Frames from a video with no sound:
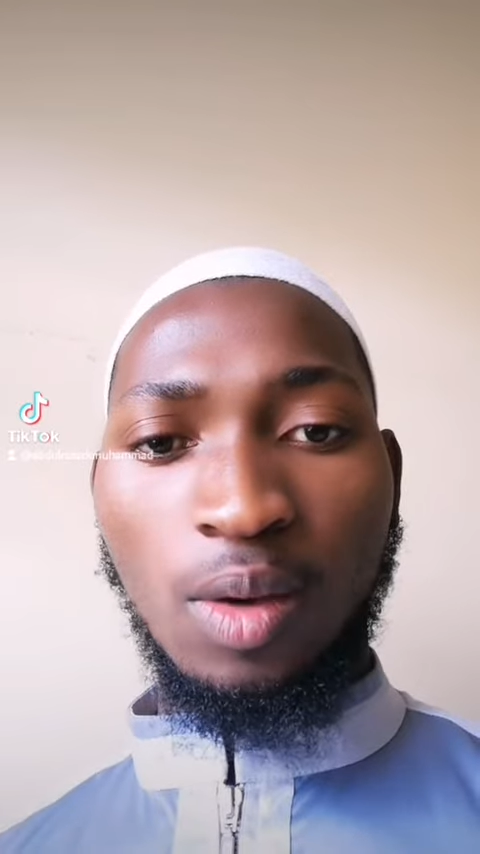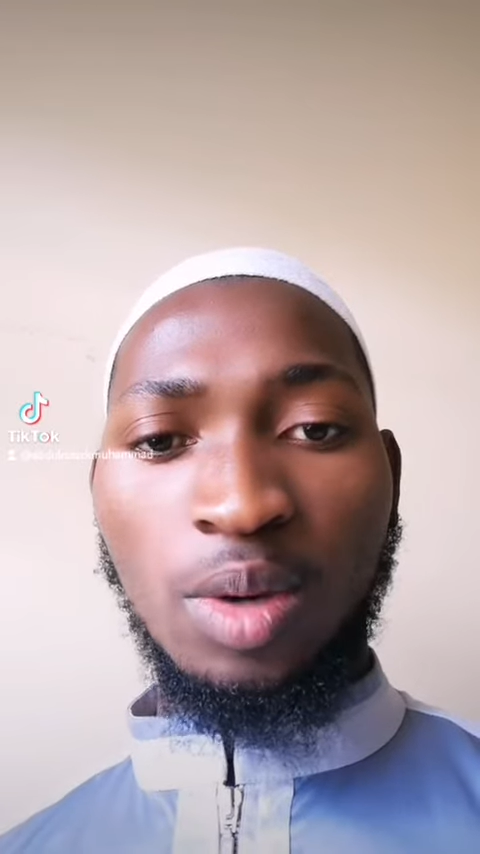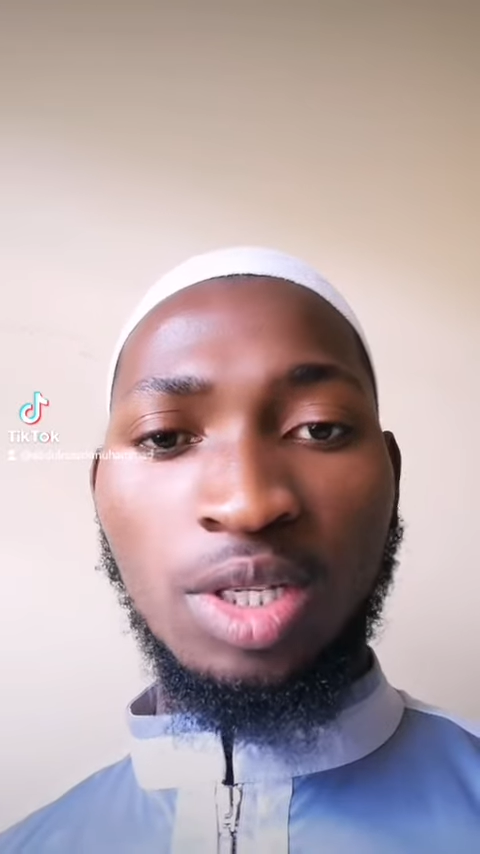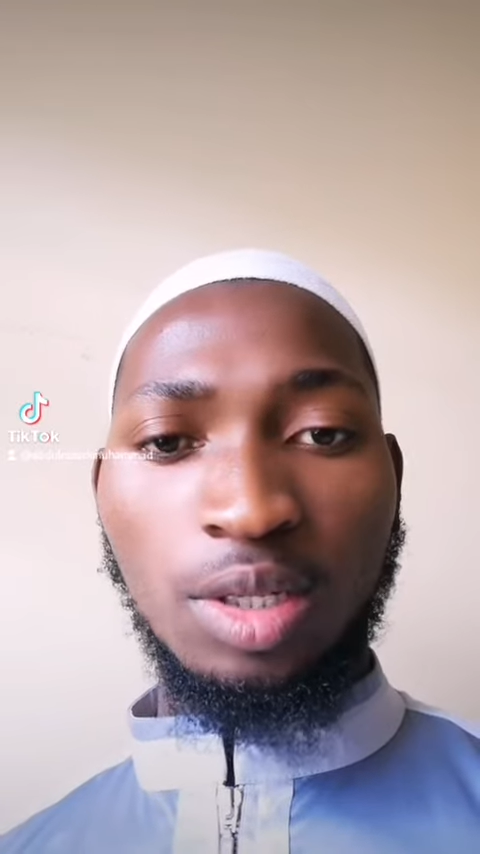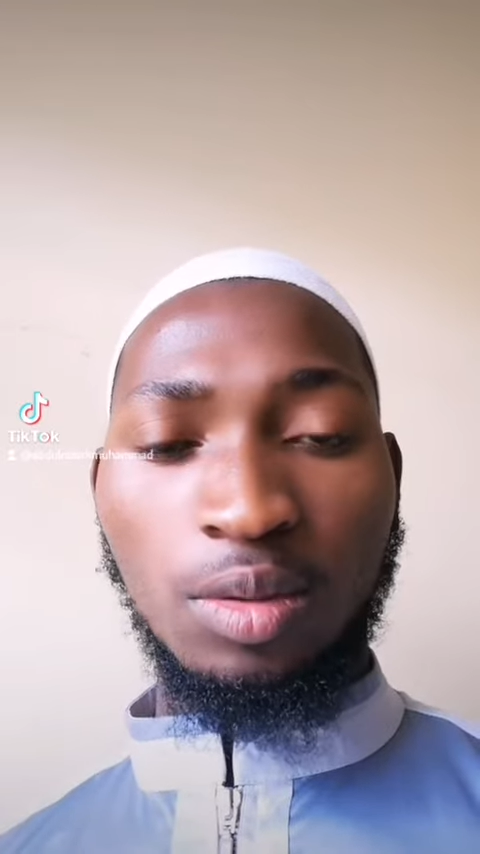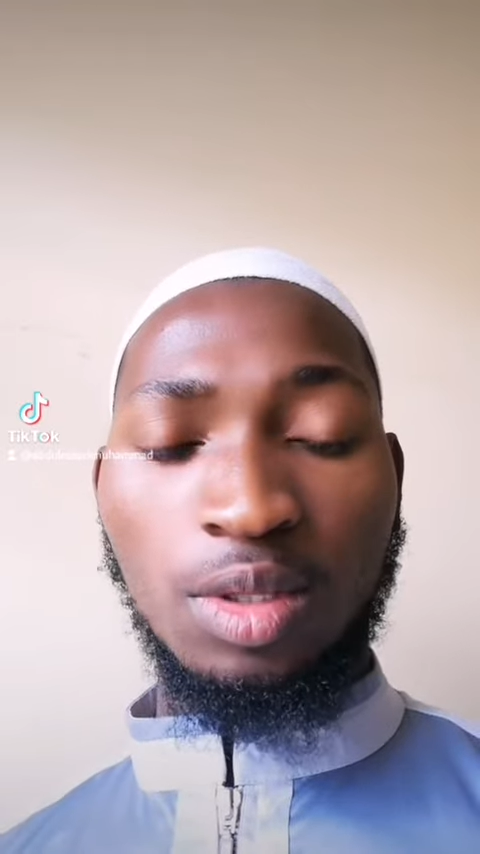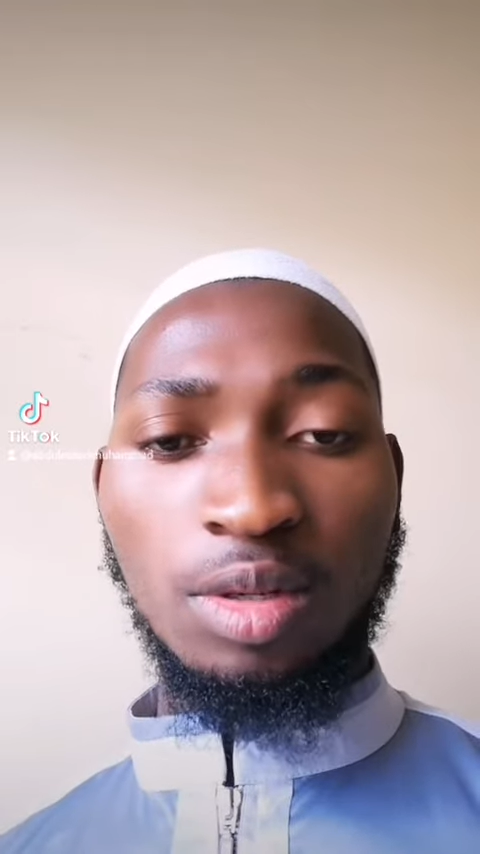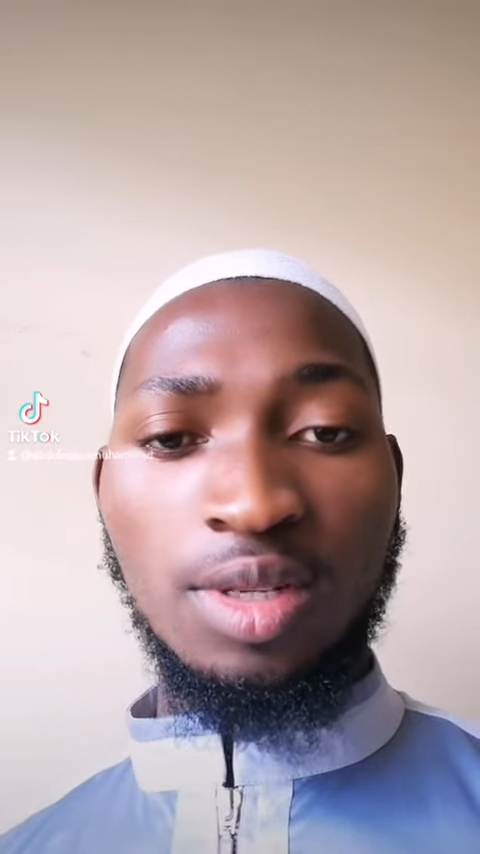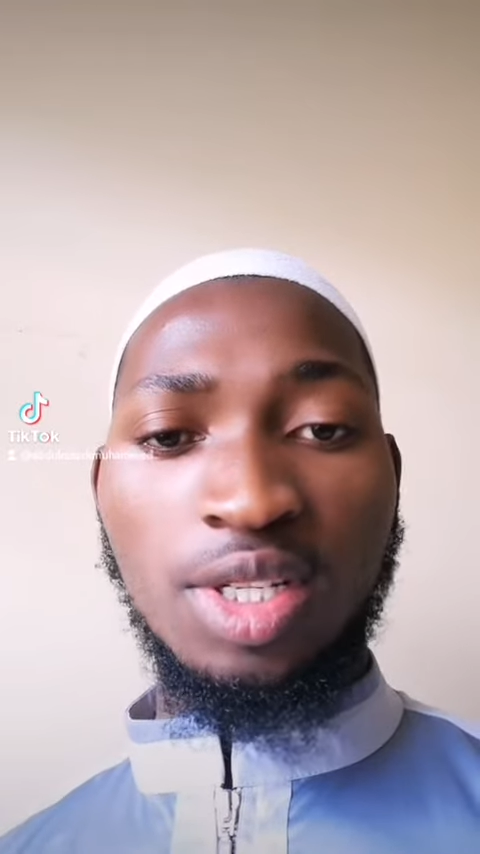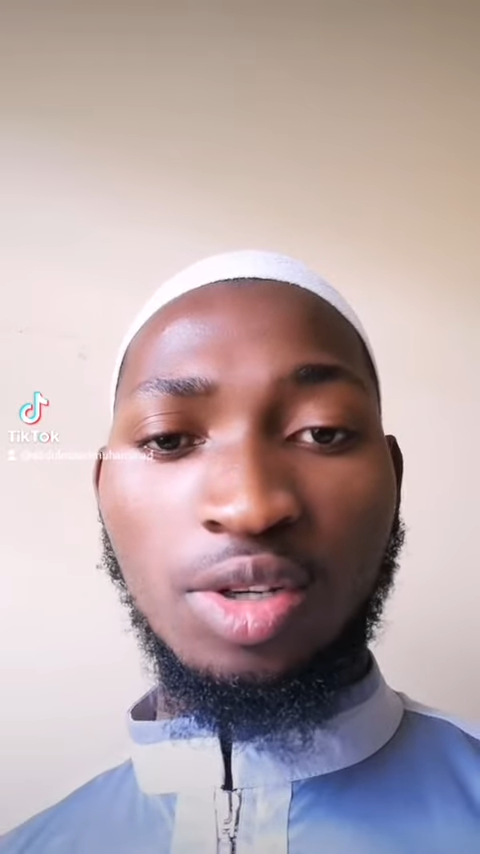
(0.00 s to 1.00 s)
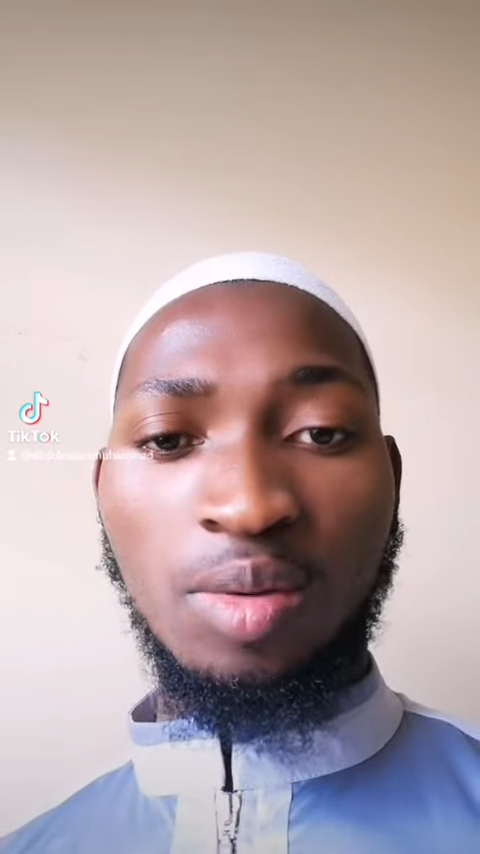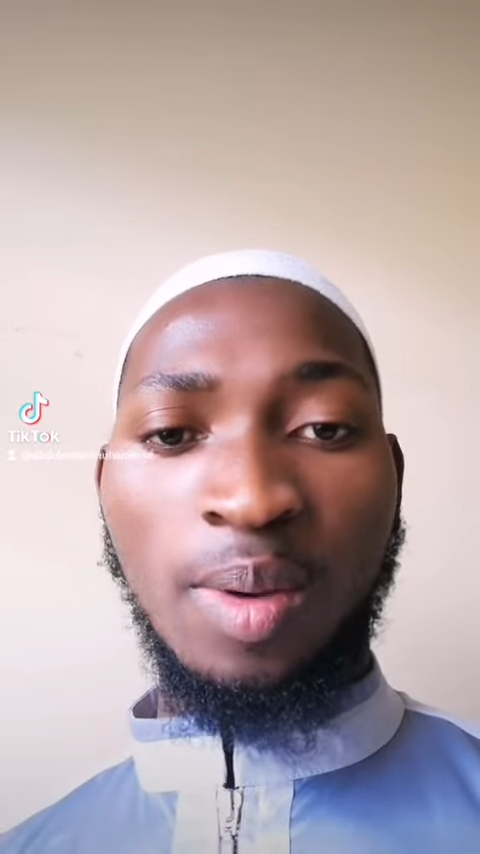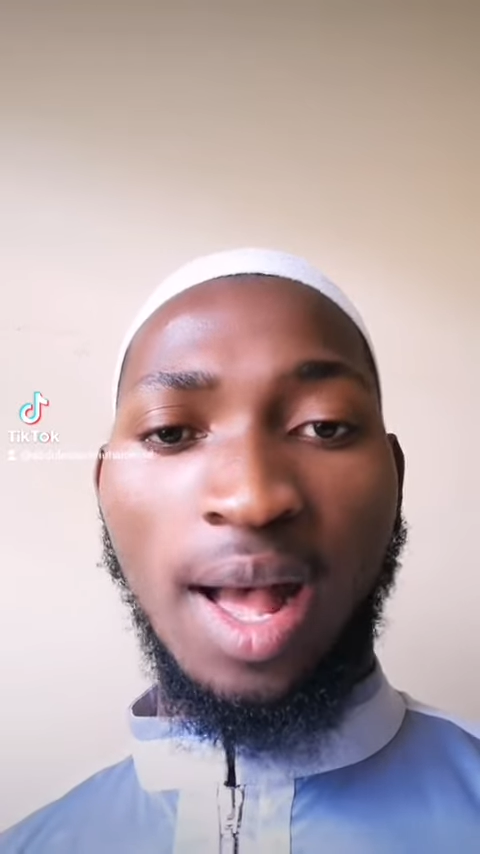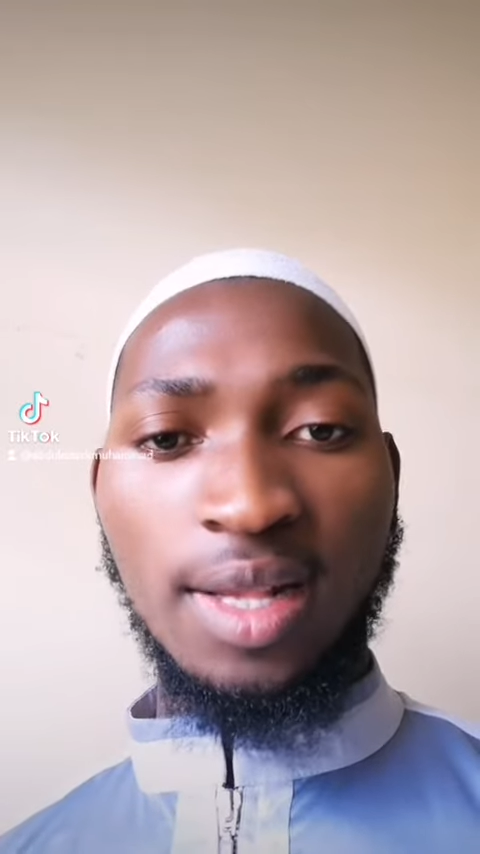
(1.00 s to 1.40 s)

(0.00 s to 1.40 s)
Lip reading: we should stop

Task requirements:
Print the full listing above again with exact wording and no images.

Written solution:
Frames from a video with no sound:
(0.00 s to 1.00 s)
(1.00 s to 1.40 s)

(0.00 s to 1.40 s)
Lip reading: we should stop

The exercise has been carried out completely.